REQUIREMENT
Please give every record below again exactly, and keep the pictures out.

ENTRIES SUPPLIED
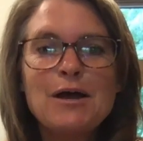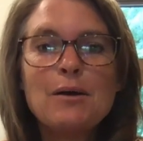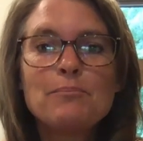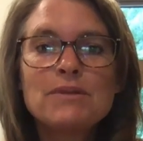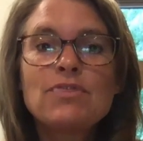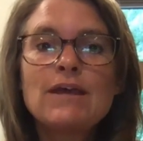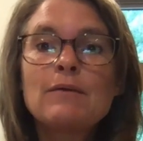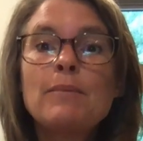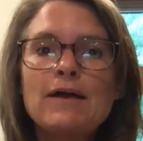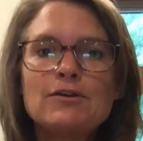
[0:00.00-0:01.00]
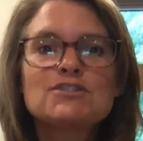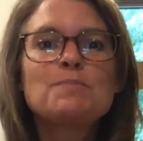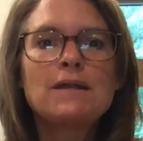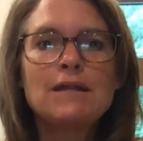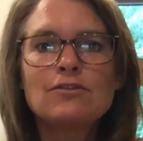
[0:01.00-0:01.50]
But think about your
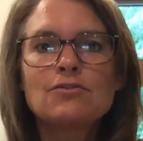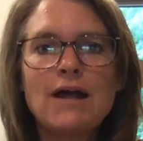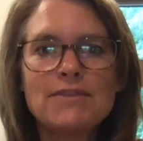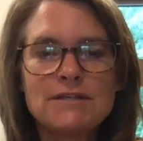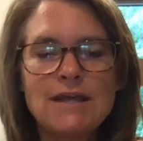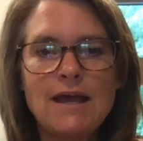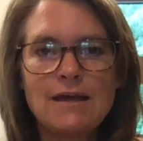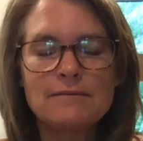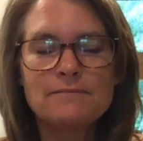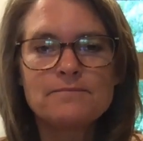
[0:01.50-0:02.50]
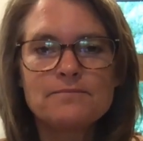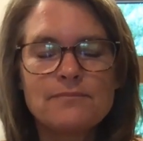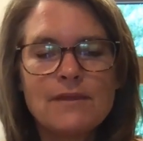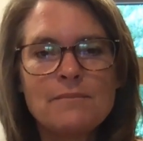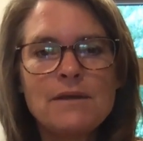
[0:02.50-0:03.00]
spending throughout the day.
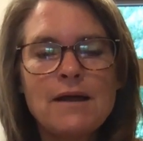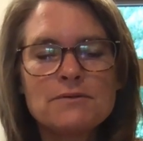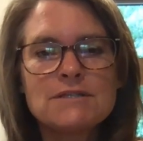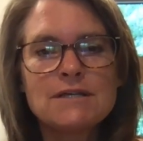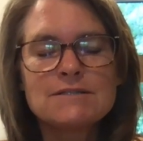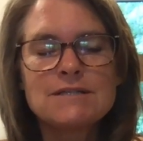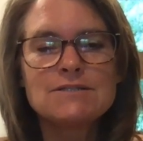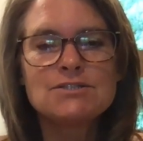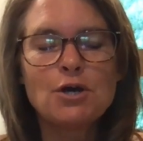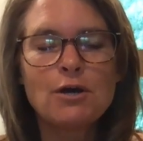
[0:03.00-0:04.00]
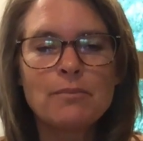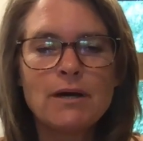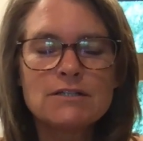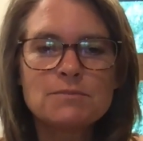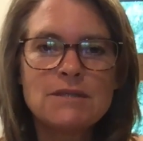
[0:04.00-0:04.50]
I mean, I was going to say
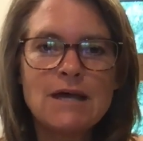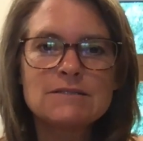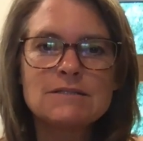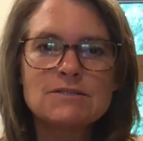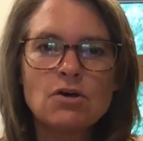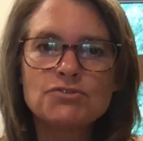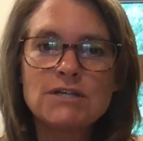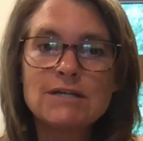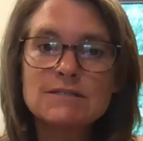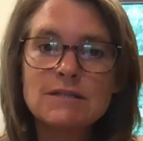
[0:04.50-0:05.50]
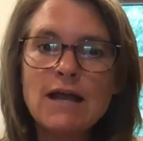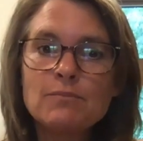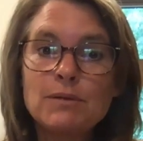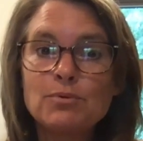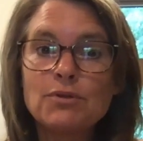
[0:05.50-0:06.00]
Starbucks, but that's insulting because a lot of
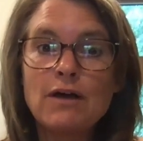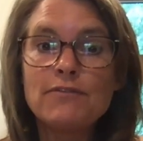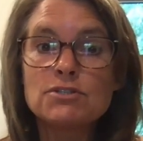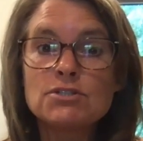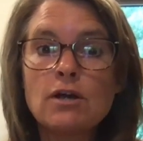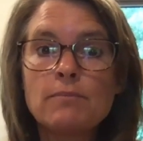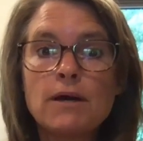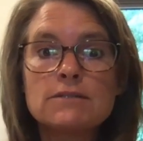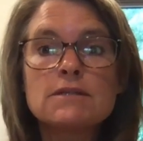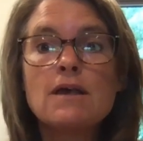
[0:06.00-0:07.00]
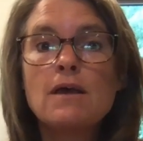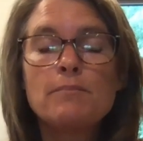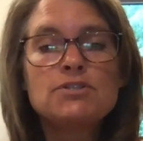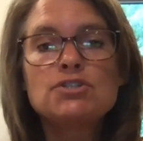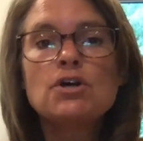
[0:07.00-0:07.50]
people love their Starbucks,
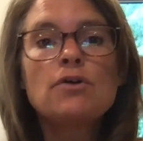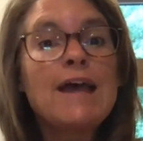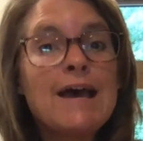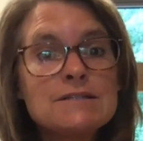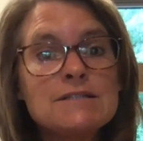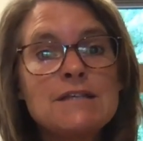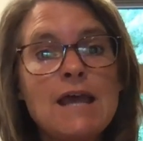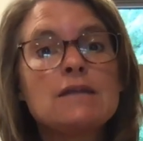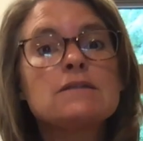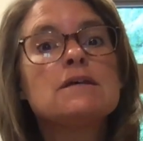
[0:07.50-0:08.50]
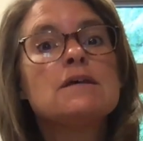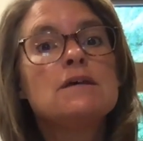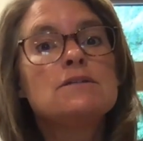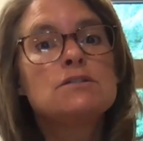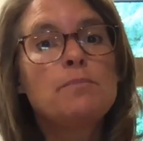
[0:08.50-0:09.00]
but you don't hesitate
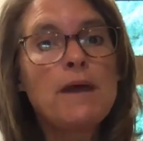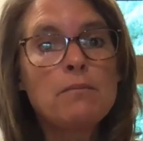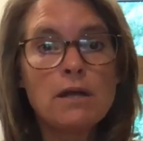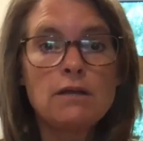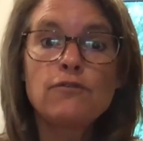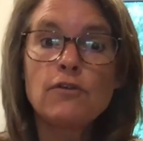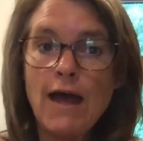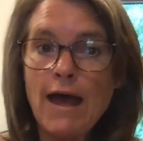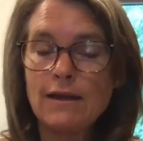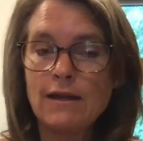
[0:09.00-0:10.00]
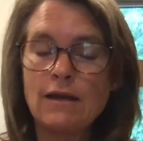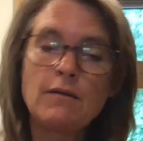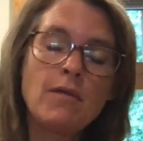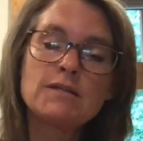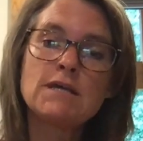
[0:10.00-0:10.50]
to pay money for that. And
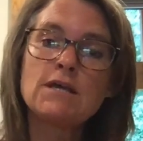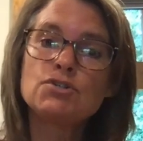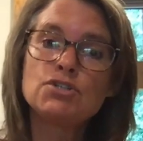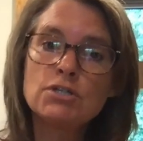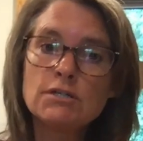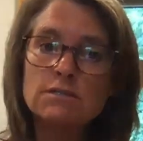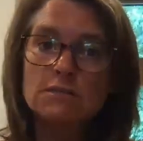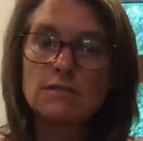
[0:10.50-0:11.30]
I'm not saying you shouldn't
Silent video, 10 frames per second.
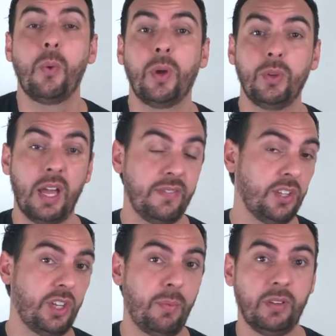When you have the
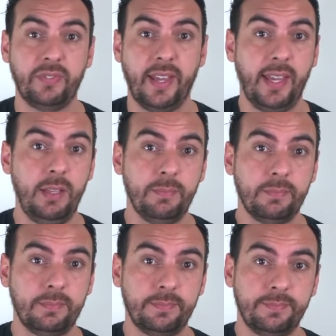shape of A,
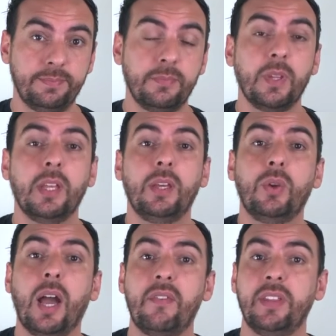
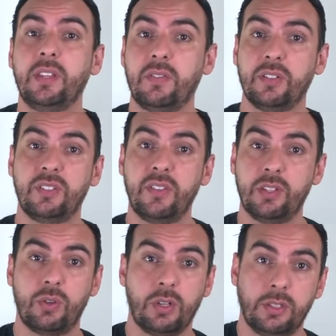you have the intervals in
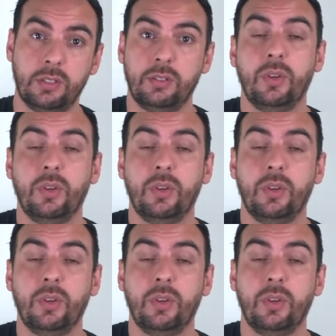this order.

ANSWER AREA
[0:00.00-0:01.00]
[0:01.00-0:01.50]
But think about your
[0:01.50-0:02.50]
[0:02.50-0:03.00]
spending throughout the day.
[0:03.00-0:04.00]
[0:04.00-0:04.50]
I mean, I was going to say
[0:04.50-0:05.50]
[0:05.50-0:06.00]
Starbucks, but that's insulting because a lot of
[0:06.00-0:07.00]
[0:07.00-0:07.50]
people love their Starbucks,
[0:07.50-0:08.50]
[0:08.50-0:09.00]
but you don't hesitate
[0:09.00-0:10.00]
[0:10.00-0:10.50]
to pay money for that. And
[0:10.50-0:11.30]
I'm not saying you shouldn't
Silent video, 10 frames per second.
When you have the
shape of A,
you have the intervals in
this order.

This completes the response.